Okay, I'll write the last line first. This is one of the finest Schers ever, in refurbished sound that is much better than the original CD issue and as good as the LP.
Now, back to the first line. Scher is one of the warhorses. While writing this I began to wonder what made for a warhorse. There are over 44 listings for this piece in the Summer 1999 Opus. Every conductor imaginable has recorded it. In the case of Stokowski there are 6 commercial recordings and a couple live ones around. I read about the piece and was told that it really became popular when it was the music used for a ballet written in 1910 using this music. Stokowski first conducted it that year in Cincinnati. Why is it that pieces like this win audience approval so strong that it becomes a "warhorse"?
Well, if you listen to Beecham's recording the answer comes to you. Schéhérazade is chock full of memorable, catchy melodies, tunes, that it inculcates itself into people's heads. Beecham, more than Stokowski, captures the ballet essence of the music. You can put this disc on some evening, sit back and just enjoy the whole thing. The Sultan opens the discourse with duly threatening clouds, Scher, Staryk, is sweet toned and seductive. The remastered sound adds to the pleasure. The music is warm, just the right amount of reverb is in the sound, there is air around the music and the bass has a tactile sensation to it.
Now, I have to admit that Stokowski is my favorite conductor of Scher. His 1934 recording is a wallow (Cala 521). The portmanteau makes the whole thing sway to and fro enough to make many seasick. It is perverse, but I don't care. Stokowski treats the piece more like a concerto for orchestra than does Beecham. Now, the piece easily fits to either interpretation and we are talking here a matter of degree rather than kind. Still, there are so many lovely solo details when Stokowski conducts the work. The best "concerto" recording Stokowski made was with the Philharmonia, now on Testament 1139. In that recording Stokowski also had the finest Scher of the six he went into the studio with, Manoug Parikian (what nationality is that?). The recording lists the soloists in all the sections, not just the leader, and rightly so. Still, the best Schéhérazade of all is the 1964 recording Stokowski made with the London Symphony for the Phase-4 series. Frankly, the recording verges on X-rated it is so sensuous. That CD issue, however, is no longer available and if you have it you need to crank the treble way back to make it tolerable on the ear.

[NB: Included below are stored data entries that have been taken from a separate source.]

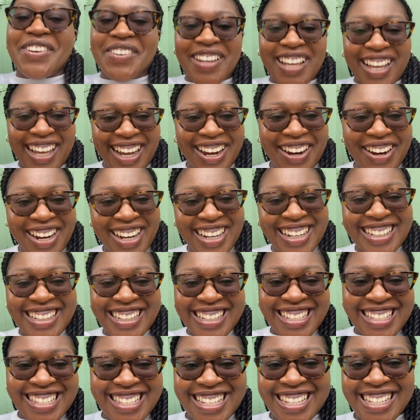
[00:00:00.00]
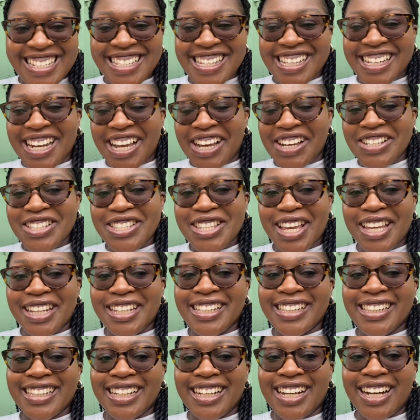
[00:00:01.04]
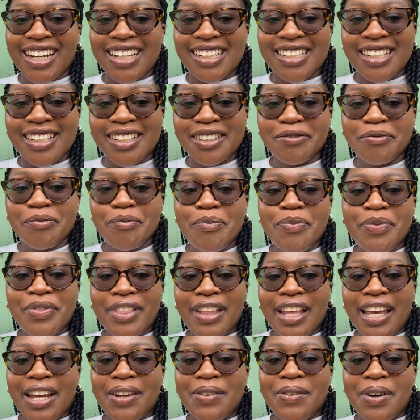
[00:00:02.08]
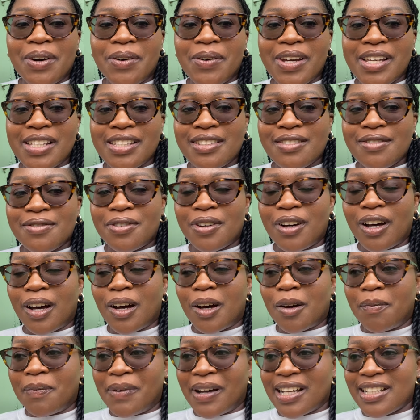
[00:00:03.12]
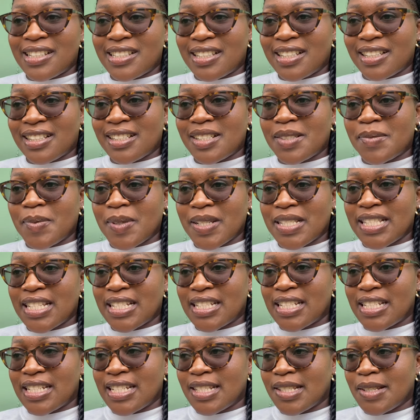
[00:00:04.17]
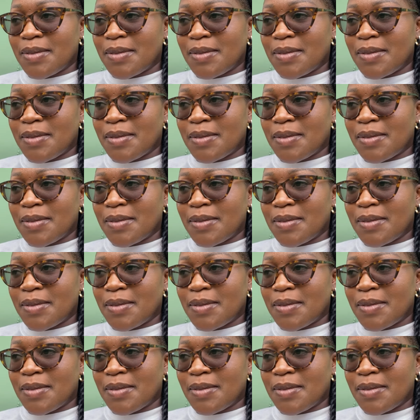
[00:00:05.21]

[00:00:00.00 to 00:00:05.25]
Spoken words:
we are currently seated outside in the garden, and we're waiting for our pastors, Pastor Denise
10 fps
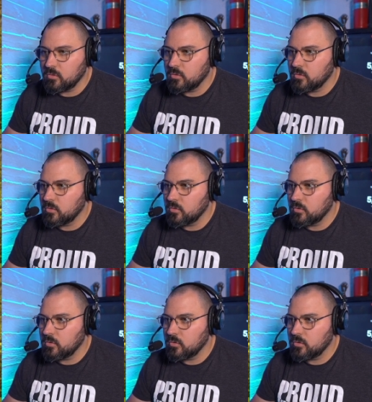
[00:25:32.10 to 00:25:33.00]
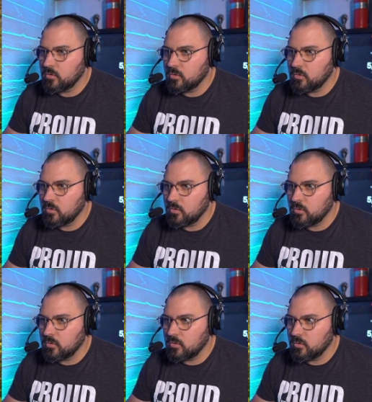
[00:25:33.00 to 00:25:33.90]

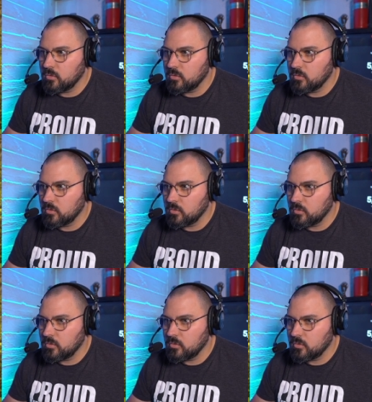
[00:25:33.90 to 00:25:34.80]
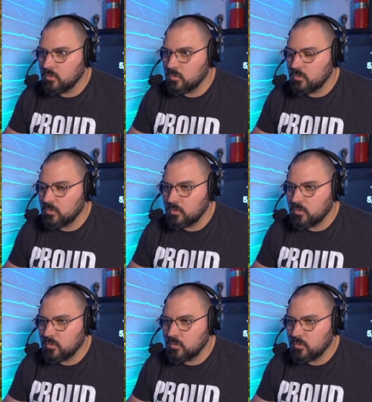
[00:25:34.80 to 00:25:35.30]
Nothing is said.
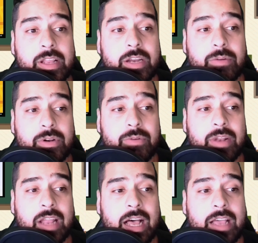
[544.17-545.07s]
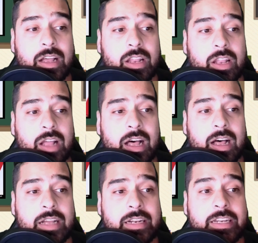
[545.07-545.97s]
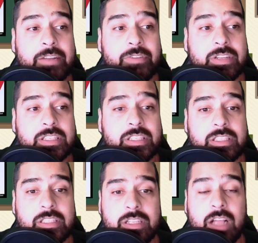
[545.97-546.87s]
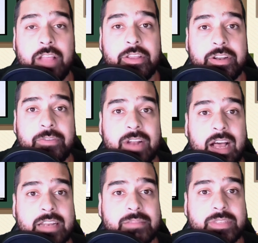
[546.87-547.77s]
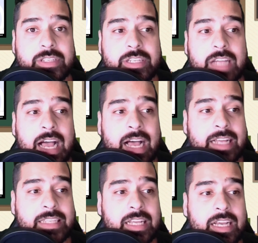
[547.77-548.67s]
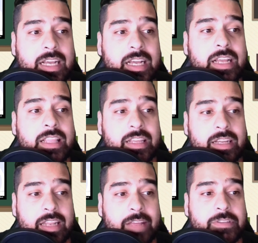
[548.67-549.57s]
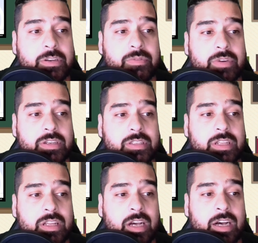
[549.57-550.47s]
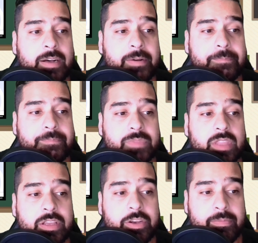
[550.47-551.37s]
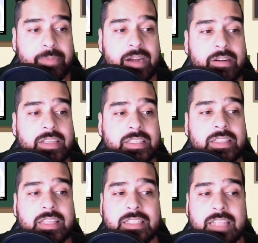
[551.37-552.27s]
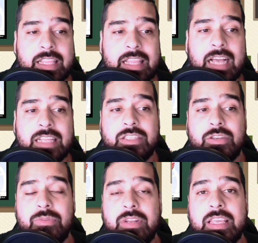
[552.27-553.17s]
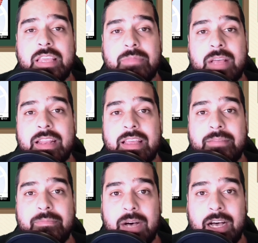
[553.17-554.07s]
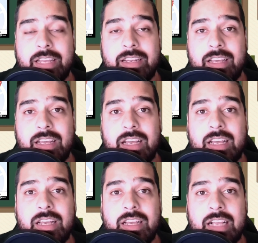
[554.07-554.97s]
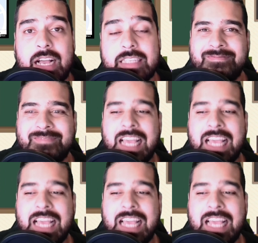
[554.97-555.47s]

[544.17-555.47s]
going to want to rely a lot on other different items, such as the leftovers, your berries and things like that. So really keep that in mind. Guys,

Moving right along, if you must have a digital version, the EMI issue with Mariss Jansons and the London Philharmonic captures a perfect middle ground between the ballet aspect and the concerto one. The recording is warm and details delicious. It is also coupled with an excellent Capricio Espagñole, (EMI 55227).
Back to this issue. To continue to praise the Beecham Scher would be redundant. My only reservation about this disc is the coupling. I cannot abide the Polovtsian Dances. I find them mundane. Here is a case where memorable tunes become a pain in memory's ear. If I find myself humming it I start slapping myself on the head muttering, "Get out! Get out!" Seriously, you may not have the aversion to the Borodin that I do and it is a popular piece. Any lover of Scher should own this disc.